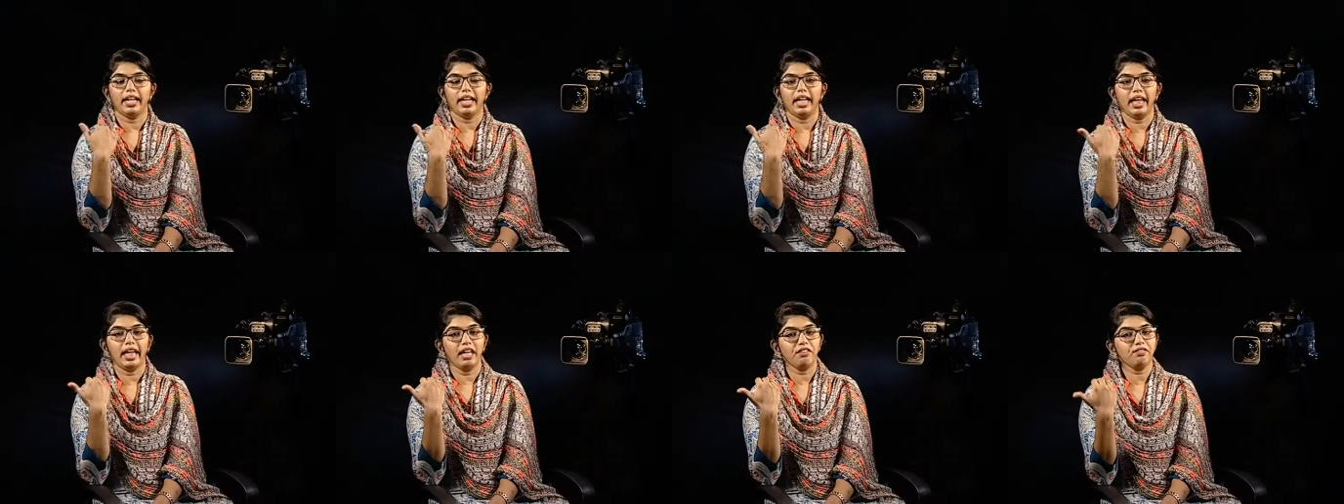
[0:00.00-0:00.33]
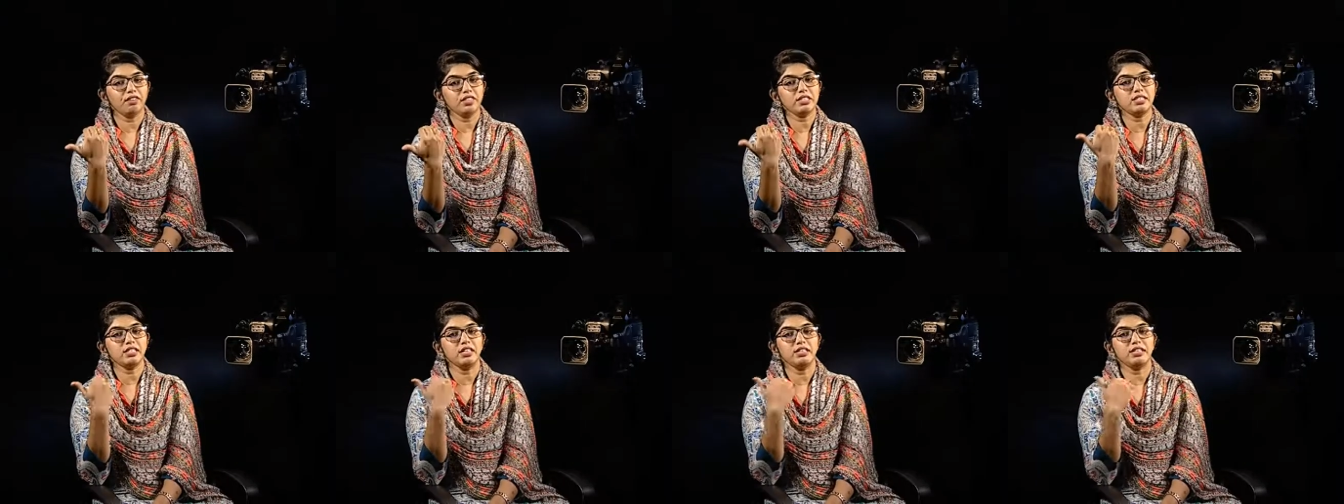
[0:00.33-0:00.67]

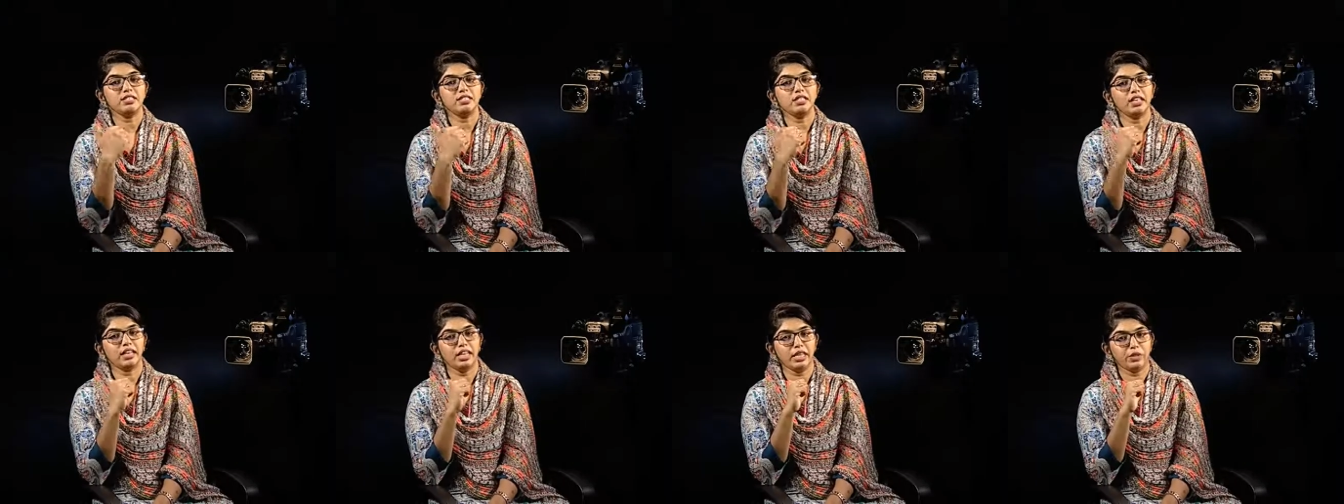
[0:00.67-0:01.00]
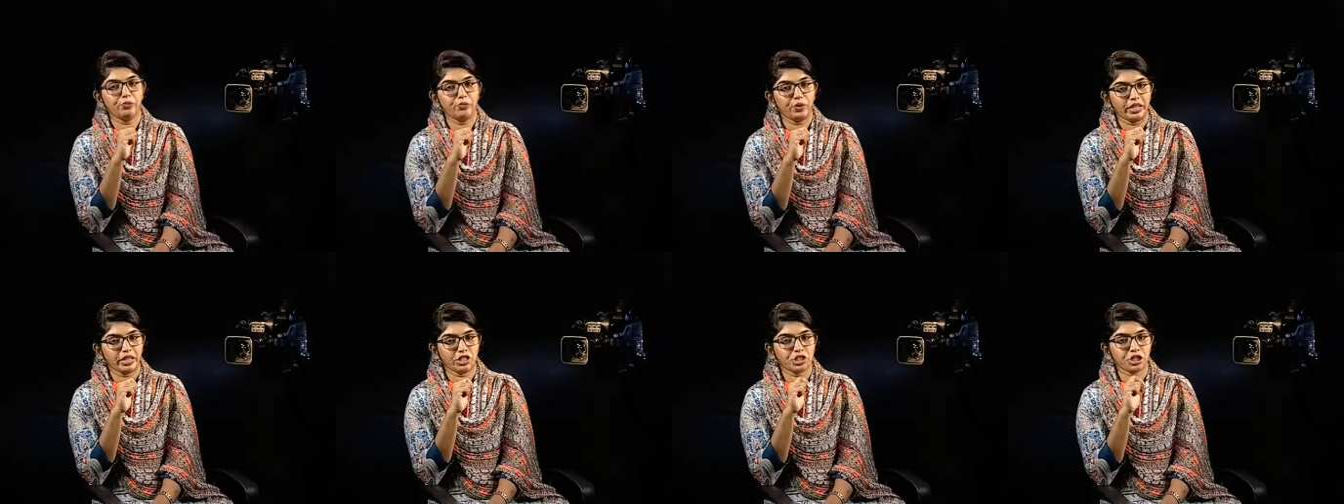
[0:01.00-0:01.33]
Ever since the
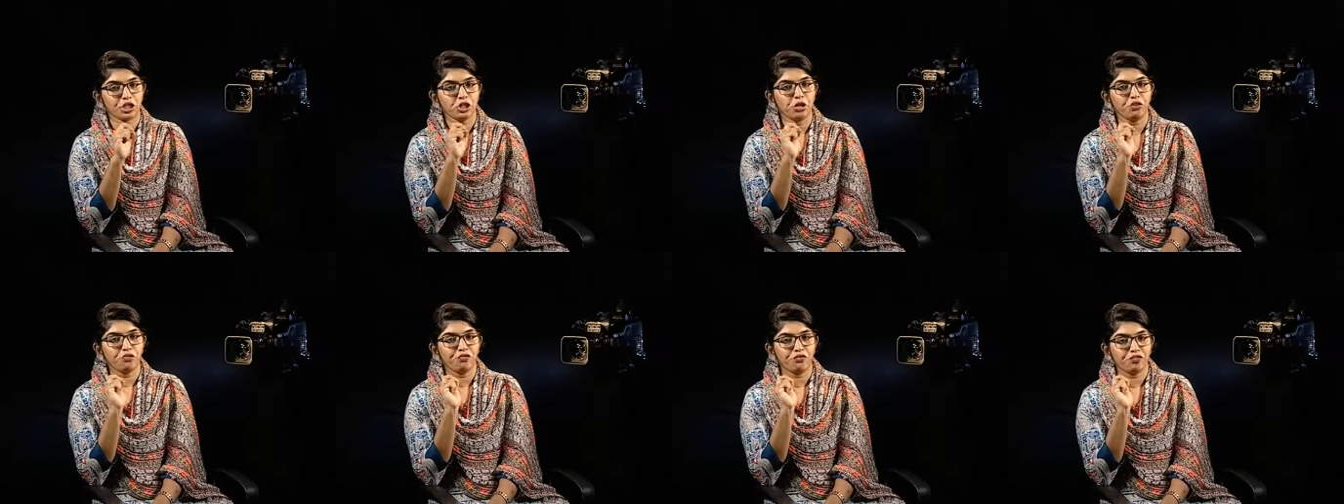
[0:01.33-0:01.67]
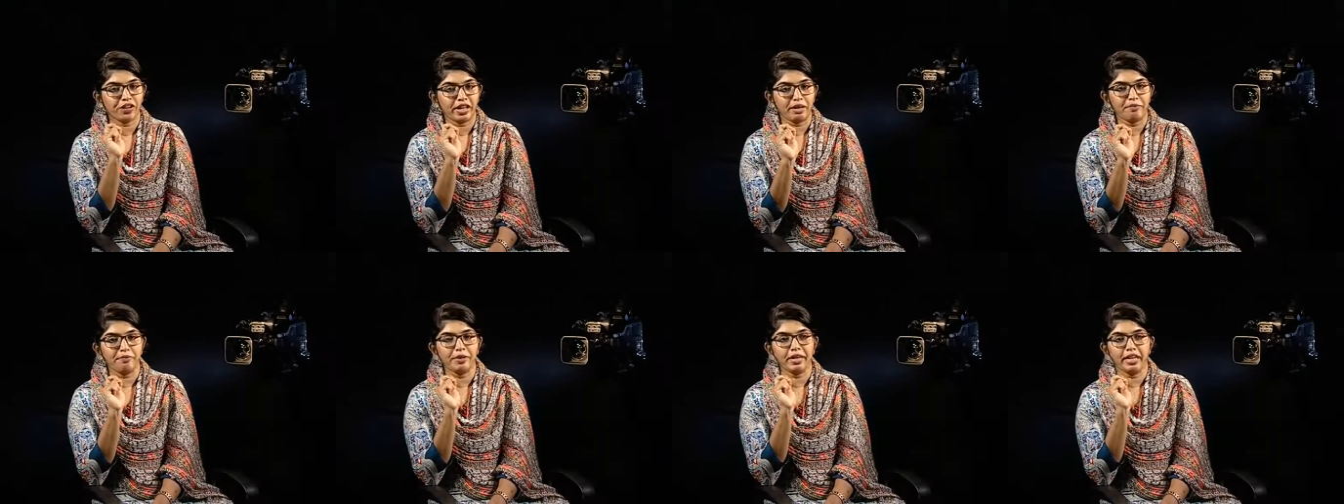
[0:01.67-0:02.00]
invention of web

# # #

» **Work item**
Leaving every image behind, repeat the data in full and exactly.

» **Response to the task**
[0:00.00-0:00.33]
[0:00.33-0:00.67]

[0:00.67-0:01.00]
[0:01.00-0:01.33]
Ever since the
[0:01.33-0:01.67]
[0:01.67-0:02.00]
invention of web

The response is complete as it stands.